Repubblica Centrafricana, martedì i negoziati. Unicef: allarme per i bambini soldato
In Centrafrica i ribelli di Seleka, divisi al loro interno, hanno conquistato due
nuove città. Un’avanzata che arriva a pochi giorni dall’avvio dei colloqui di pace,
previsti per martedì in Gabon, con una delegazione del governo di Bozizé. Il presidente
ha assicurato di non volersi ricandidare nel 2016, ma sembra difficile che si faccia
da parte.
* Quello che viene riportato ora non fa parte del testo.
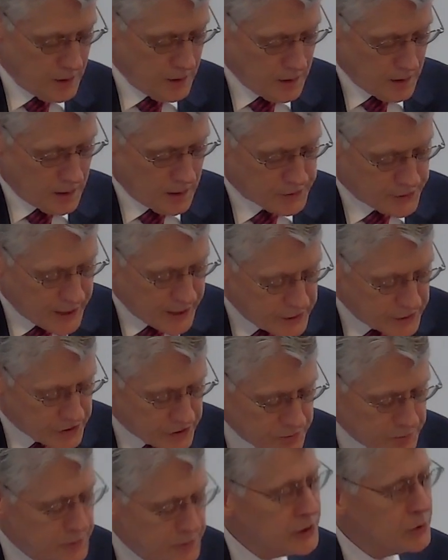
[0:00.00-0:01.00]
a
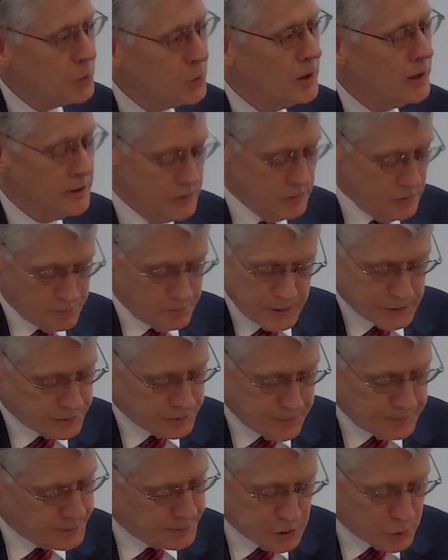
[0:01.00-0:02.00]
tension between,
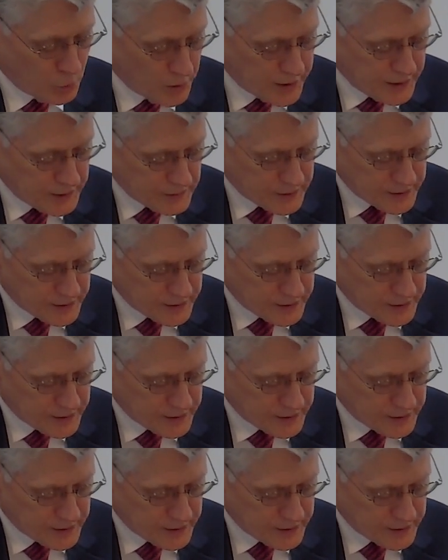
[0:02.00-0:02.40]
between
Intanto, il Consiglio di sicurezza dell'Onu ha esortato i ribelli a fermare
l'offensiva militare e a ritirarsi dalle città conquistate in modo da non ostacolare
l’assistenza alla popolazione. Un allarme sul reclutamento dei bambini soldato è stato
lanciato dall’Unicef. Al microfono di Benedetta Capelli, il portavoce di Unicef-Italia,
Andrea Iacomini:
R. – L’Unicef
ha chiesto ai ribelli e alle milizie che sostengono il governo della Repubblica Centrafricana
di sospendere il reclutamento di bambini che purtroppo sono costretti a combattere,
a portare rifornimenti e che vengono resi schiavi sessuali dai gruppi armati. Non
bisogna dimenticare che in Centrafrica, proprio dal 10 dicembre scorso, i ribelli
di Seleka hanno lanciato un attacco contro il presidente, François Bozizé, e hanno
conquistato molte città del Nord. Proprio rispetto a questa situazione, l’Unicef ha
tenuto a precisare che ci sono 2.550 bambini reclutati da ambo le parti in conflitto
dall’inizio delle ostilità, e che ci sono – e questo è un dato molto importante su
cui bisogna riflettere e su cui ci auguriamo che proprio i colloqui di pace intervengano
al più presto – 300 mila bambini che, pur non essendo reclutati nella fila dell’esercito,
sono vittime di violenze. Quindi, davvero una situazione all’interno della quale bisogna
urgentemente intervenire.
D. – In che modo intervenire? Quali sono le linee
che l’Unicef indica a tal proposito?
R. – L’Unicef chiede alle parti in conflitto
che vengano rispettati gli accordi internazionali riguardanti il reclutamento dei
bambini soldato. Non dimentichiamo che nel mondo ci sono ancora 300 mila bambini che
vengono reclutati e di questo numero altissimo, molti sono naturalmente in Africa:
in Mali, nello Yemen, nella Repubblica Centrafricana stessa, ma abbiamo evidenze che
questo avvenga anche in Siria. Quindi, le linee più importanti sono queste: la protezione
dei bambini durante il conflitto e il "no" forte al reclutamento dei bambini soldato,
con il rispetto delle Convenzioni internazionali. Queste sono le linee-guida ufficiali
che l’Unicef intende dare proprio in questi giorni, quando stanno per avviarsi i colloqui
di pace.
D. – Che cosa significa diventare un bambino soldato? E soprattutto,
quali sono le conseguenze che questo minore avrà, poi, nella propria vita?
R.
– Partiamo da un presupposto fondamentale: la Repubblica Centrafricana, come molti
di questi Paesi dilaniati dai conflitti, sono anche Paesi molto poveri. Spesso queste
famiglie disperate lasciano che i figli vengano presi dalle milizie, spesso dietro
pagamento, e vengano quindi reclutati senza sapere che questi bambini saranno poi
oggetti di violenze sessuali. Ma soprattutto, questi bambini imbracciano fucili e,
nella maggior parte dei casi, vengono uccisi. Quindi, non solo riportano danni psicologici
molto gravi, ma quel che è più grave è l’utilizzo delle armi e l’esposizione alla
violenza. Sono tutti fattori negativi, fondamentali, che bisogna evitare. Ecco perché
noi diciamo no, in maniera molto forte, al reclutamento: perché non soltanto c’è un
rischio di morte altissimo, ma perché i bambini sono bambini traumatizzati per tutta
la vita, esposti alle peggiori barbarie. Queste situazioni si complicano poi dove
esistono gravi, gravissimi problemi legati alla fame e alla povertà. Ed ecco perché
è utile che gli Stati intervengano per mettere fine a questo scempio.